### Exercise objective
Images in the data are to be skipped, while every line is restated exactly as written.

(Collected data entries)
--*--

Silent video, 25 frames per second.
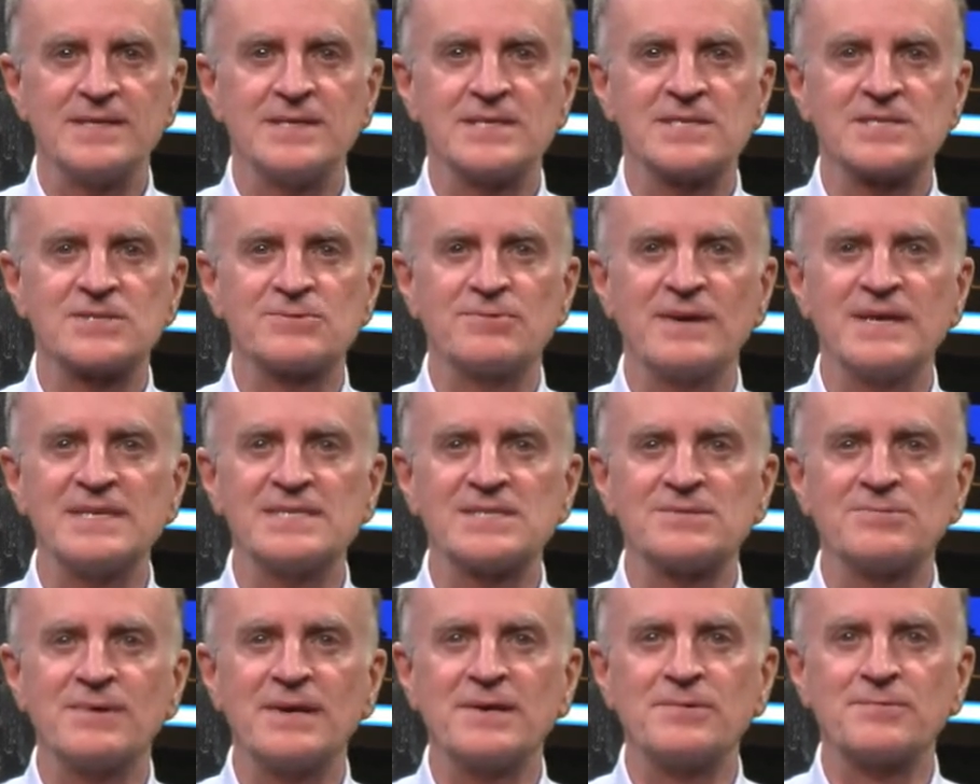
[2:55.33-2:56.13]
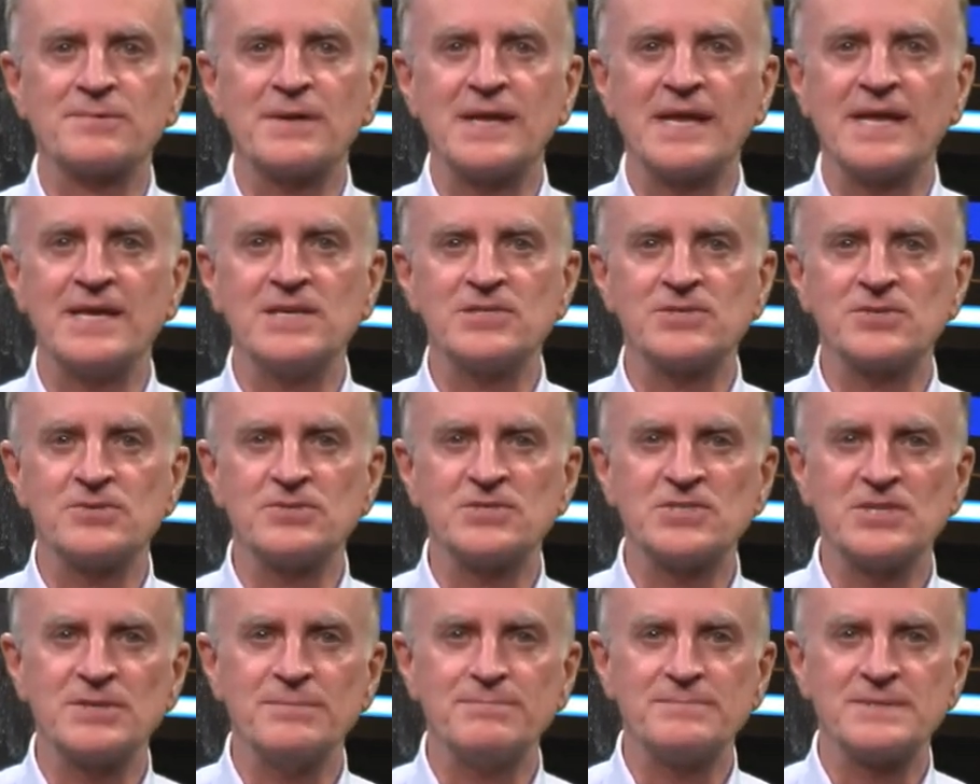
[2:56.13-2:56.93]
Stress-strain
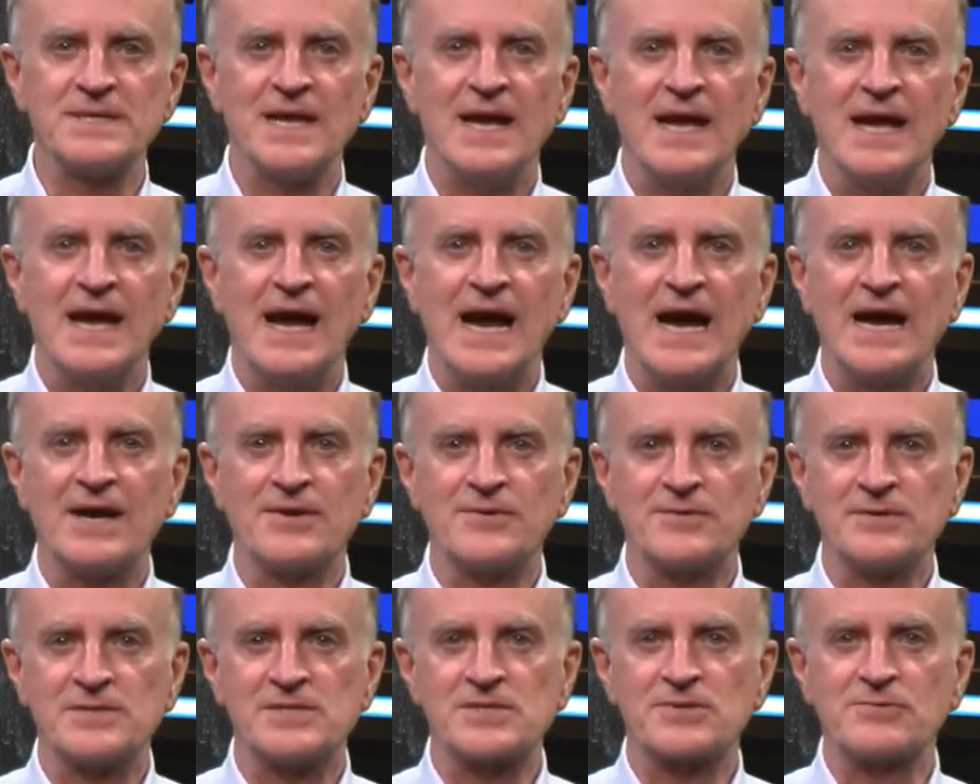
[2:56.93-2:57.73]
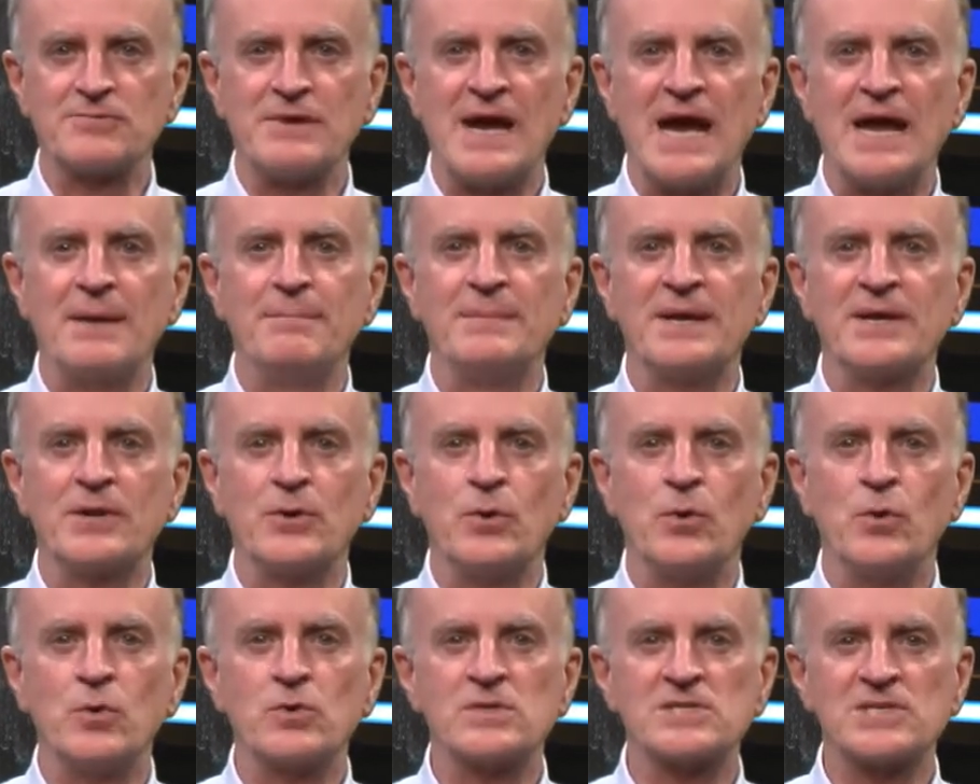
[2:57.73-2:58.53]
relationships are described by
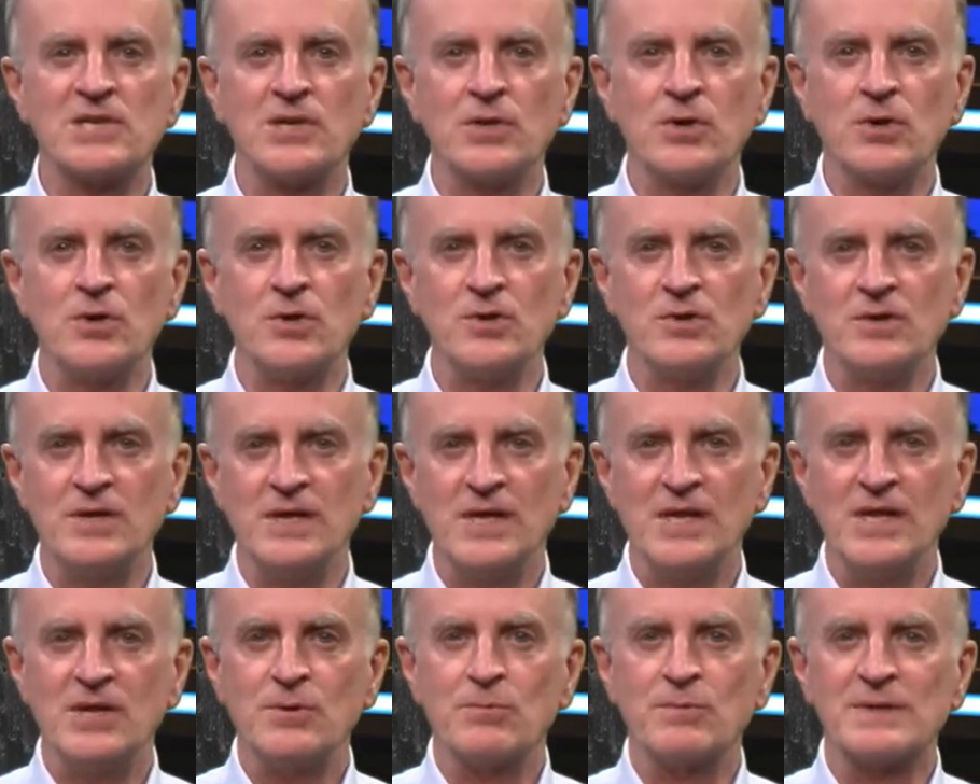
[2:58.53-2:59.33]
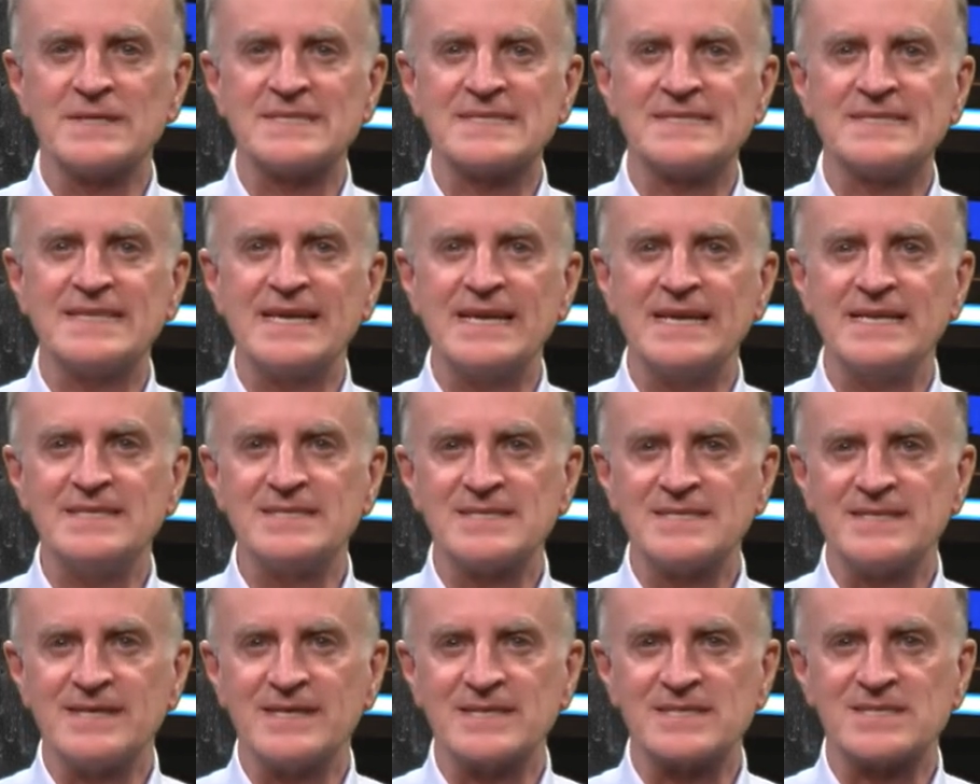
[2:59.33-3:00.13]
Hooke's law, which
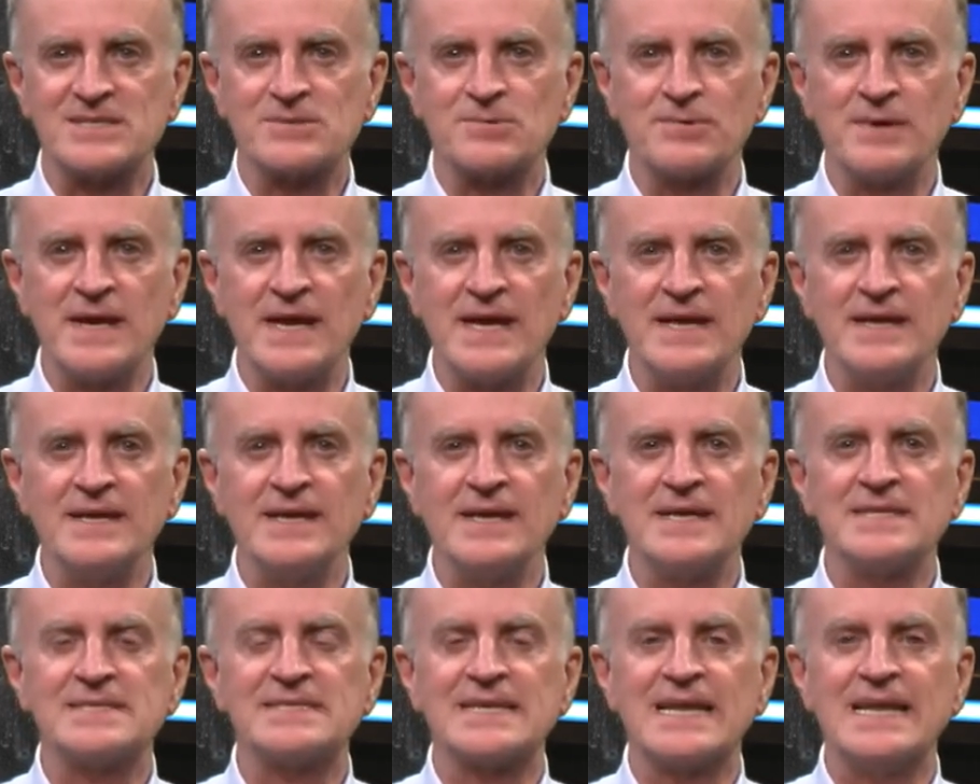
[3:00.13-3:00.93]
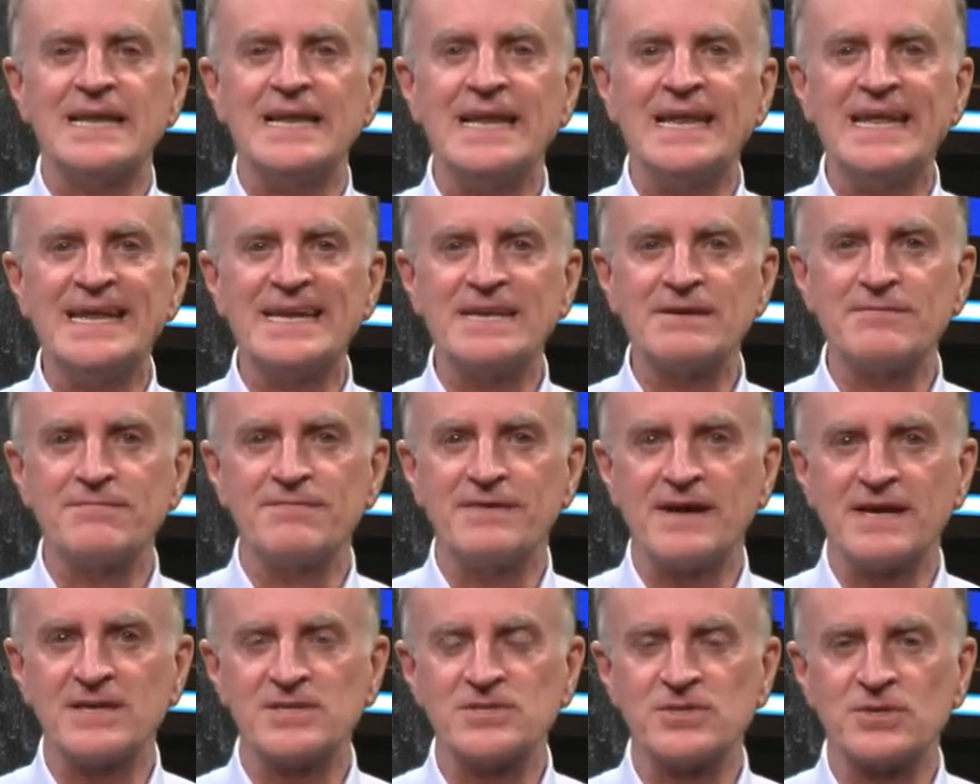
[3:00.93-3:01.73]
states the strain is a linear
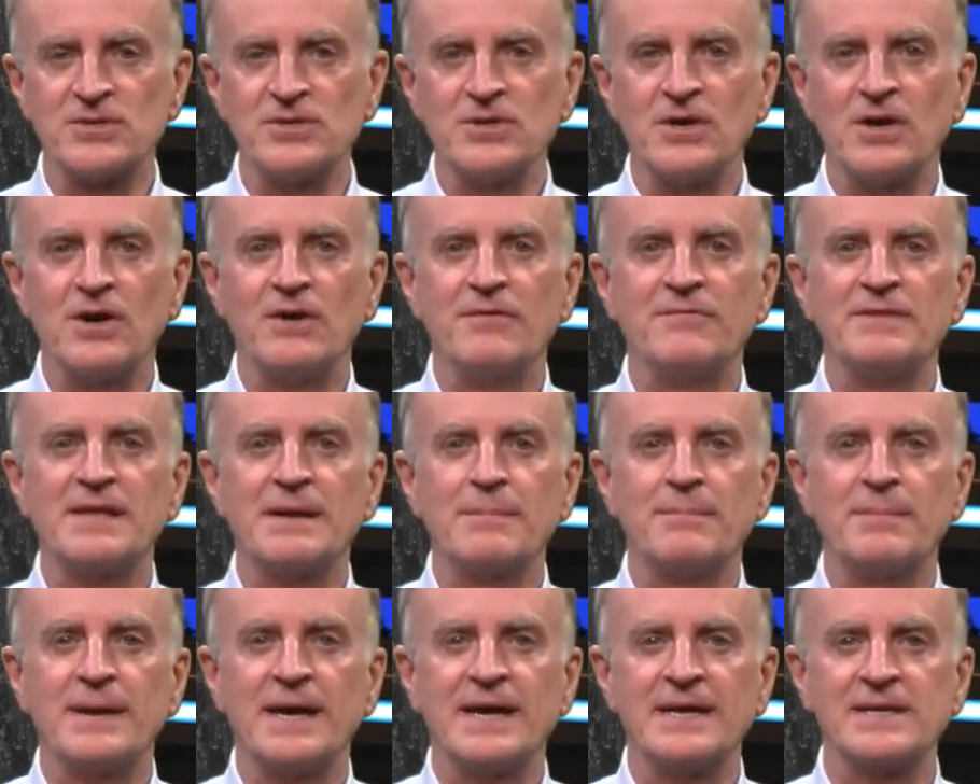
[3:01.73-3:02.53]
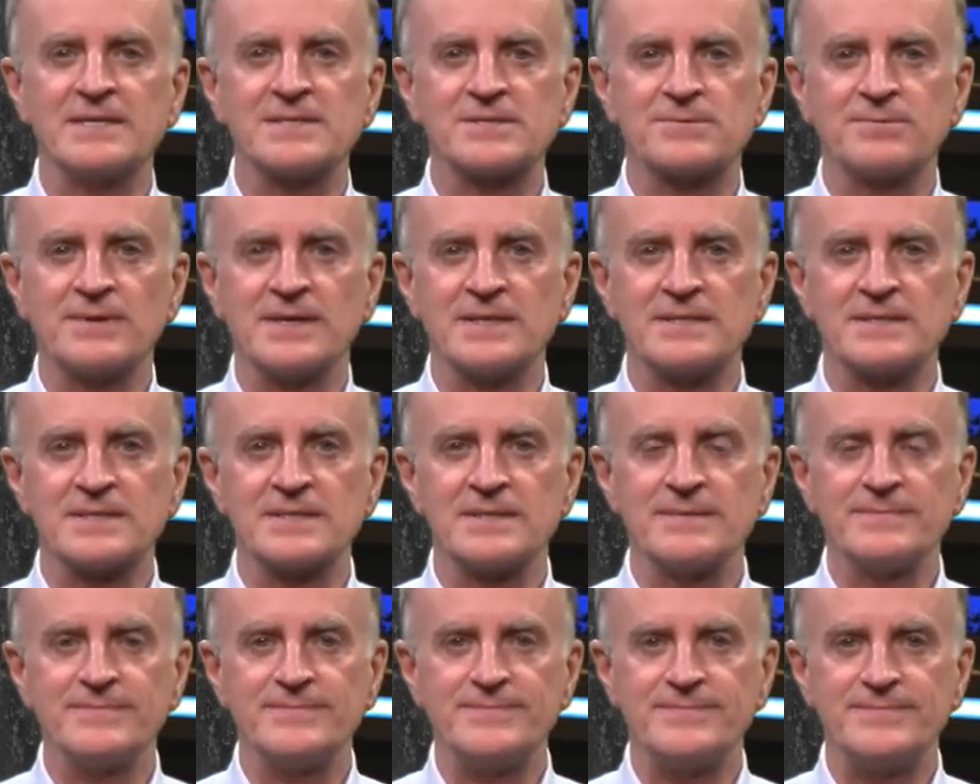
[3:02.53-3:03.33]
function of the applied
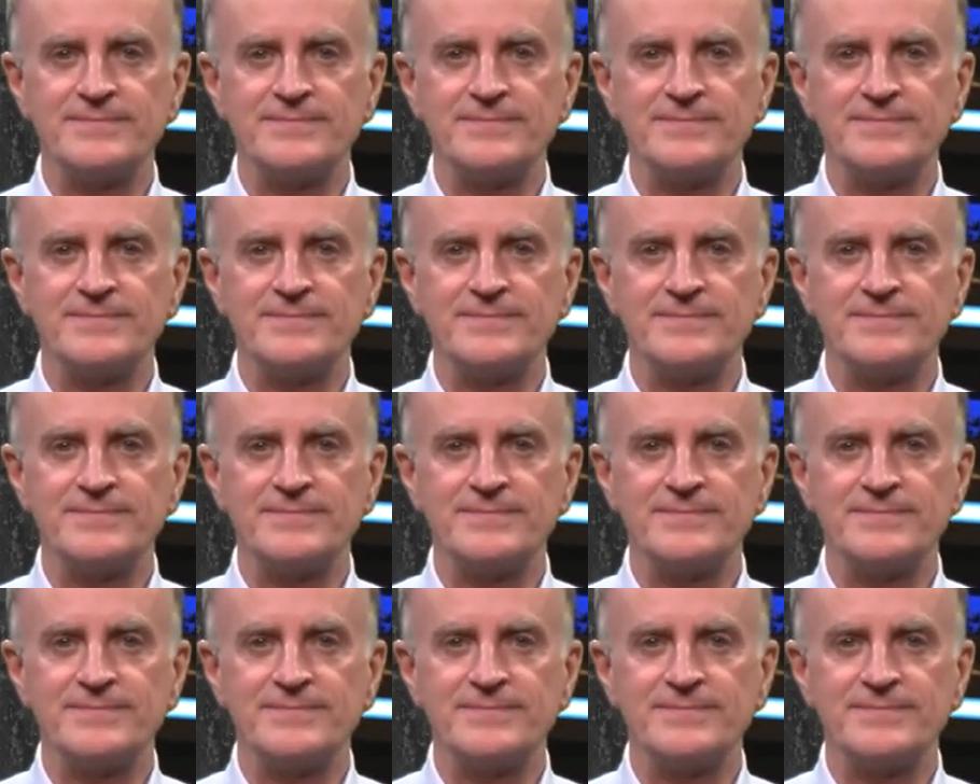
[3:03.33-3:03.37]
stress.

--*--

### Reply to the task
Silent video, 25 frames per second.
[2:55.33-2:56.13]
[2:56.13-2:56.93]
Stress-strain
[2:56.93-2:57.73]
[2:57.73-2:58.53]
relationships are described by
[2:58.53-2:59.33]
[2:59.33-3:00.13]
Hooke's law, which
[3:00.13-3:00.93]
[3:00.93-3:01.73]
states the strain is a linear
[3:01.73-3:02.53]
[3:02.53-3:03.33]
function of the applied
[3:03.33-3:03.37]
stress.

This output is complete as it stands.